Медсестра, пожилая «душевная нянечка», захватила ребёнка за голову под подбородок и с мягкой, осторожной силой не давала нагнуть, задирала – в потолок, на Ордынского: «не смотри, золотая моя, не смотри» – и девочка сама смотрела в потолок и на Ивана, так боялась она посмотреть себе на ноги, видеть там, где не чувствует, видеть то, чем не может встать на пол, но пересиливалась и смотрела на непостижное, неузнаваемое – то, во что превратились такие единственные и такие свои её лапки… и, ослепнув, отдёрнувшись, запрокинув опять на Ордынского голову, надрывала лицо и орала с новой силой требования возвращения в мир человеческой, детской, навсегда справедливости.

Завтра утром посмотрит на «нет», на опиленные, навсегда не растущие, к утру её не будет – целиковой; жизнь стала другой – продолженной лишением свободы, пространственного наслаждения, лишением могущей быть вызванной любви, вот «дочек-матерей» по-взрослому, нормального, комплектного, со свадьбой-фатой и вытьём в подушку, счастья – и лично его жизнь, Ордынского, – тоже – будто он сломал девочку эту…

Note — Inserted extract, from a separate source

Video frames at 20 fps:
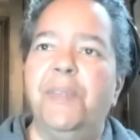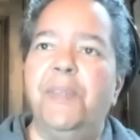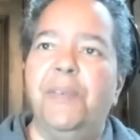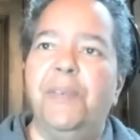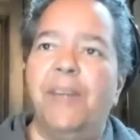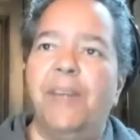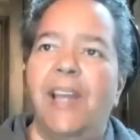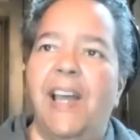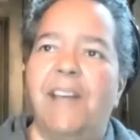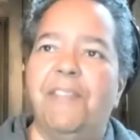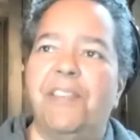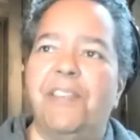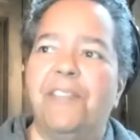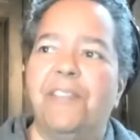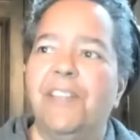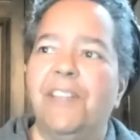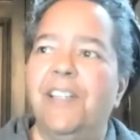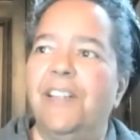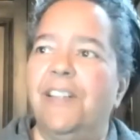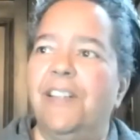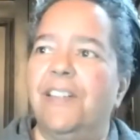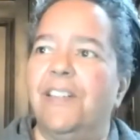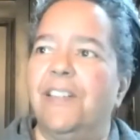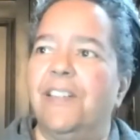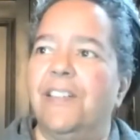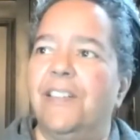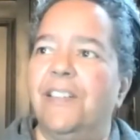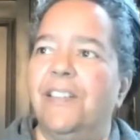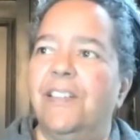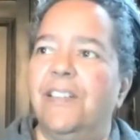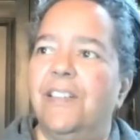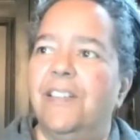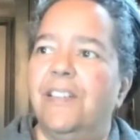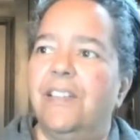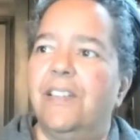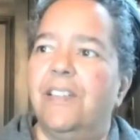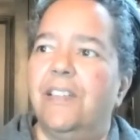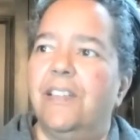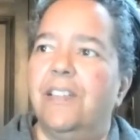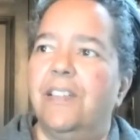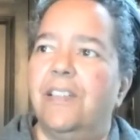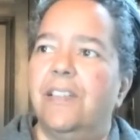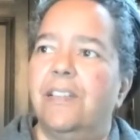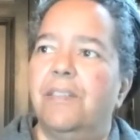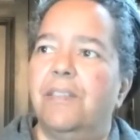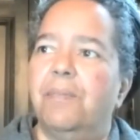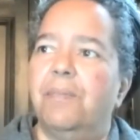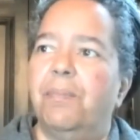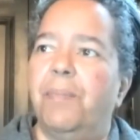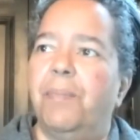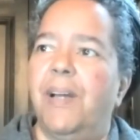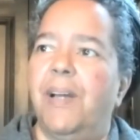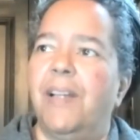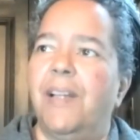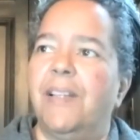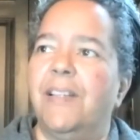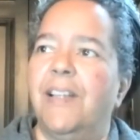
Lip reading: we have a realtor by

– Иван… Олегович. – Молодая врачиха, Евгения, повернулась к нему и смотрела ему в область груди, скрывая не натёртые, не стёршиеся о людей, не искорябанные детскими мучениями глаза, свежепрорезанные, яркие… и, закусив запрыгавшую нижнюю губу, сказала горлом, не вмещавшимся шипением: – Я не могу… я не смогу…

– А я… я могу, – пролаял он ответом на вопрос, спросил со знанием, родившись с этим знанием: он может – крючками Фолькмана, скребками Фарабефа, листовой пилой, долотом и напильником.

Этим глазам не объяснишь, эти глаза не заживишь… и что бы хоть что-то – сейчас – он не думал, что будет потом: он должен повести эту девочку, меняя каждый год протезы, как ботинки, – он взял её за липкую, не человечью ещё ладошку и держал, как небольшое, гневно-часто бьющееся сердце, и спрашивал: «больно?», не обещая, что «пройдёт», не умея спросить тем единственным верным, соучаствующим голосом – который ещё должен появиться у него, как во вчерашней королеве дискотечных подиумов материнская любовь; он вспомнил покойного деда, без мало полвека простоявшего у операционных окуляров над трепанированными черепами первым после Бога: «зачёта по участию не сдают в медвузе»; главное – это не твоё могущество; сколь велико бы ни было, всегда обрезанное бритвой «не помочь», самодержавное могущество врача, главное – чтобы человек почуял, что ты знаешь, КАК у него болит, чтобы на какое-то хотя бы дление кратчайшее вы почуяли это как один человек.

Распахнулась ударной волной дверь со «вход воспрещён», Ваня вышел в спецовочном комбинезоне – сантехник, кочегар, закончивший обычную, не самую тяжёлую работу; поднял взглядом Нагульнова, не останавливаясь, и – в курилку, на лестницу…

– Девочке – обе ступни, – морщась от ненависти к себе, всадил Иван. – С задачей – сохранить как можно более длинные сегменты конечностей. Вот нравится мне этот наш язык. Сегме-е-енты. Нет бы сказать – пеньки, а вот «сегменты» – и того, не страшно. Языковое обезболивание… Сутки она там, сутки, в этом леднике. Некроз ей в кость ударил, и все, ты ничего не можешь. Сейчас бы голени ещё нам сохранить. Какой мудак ей ноги шерстью растирал?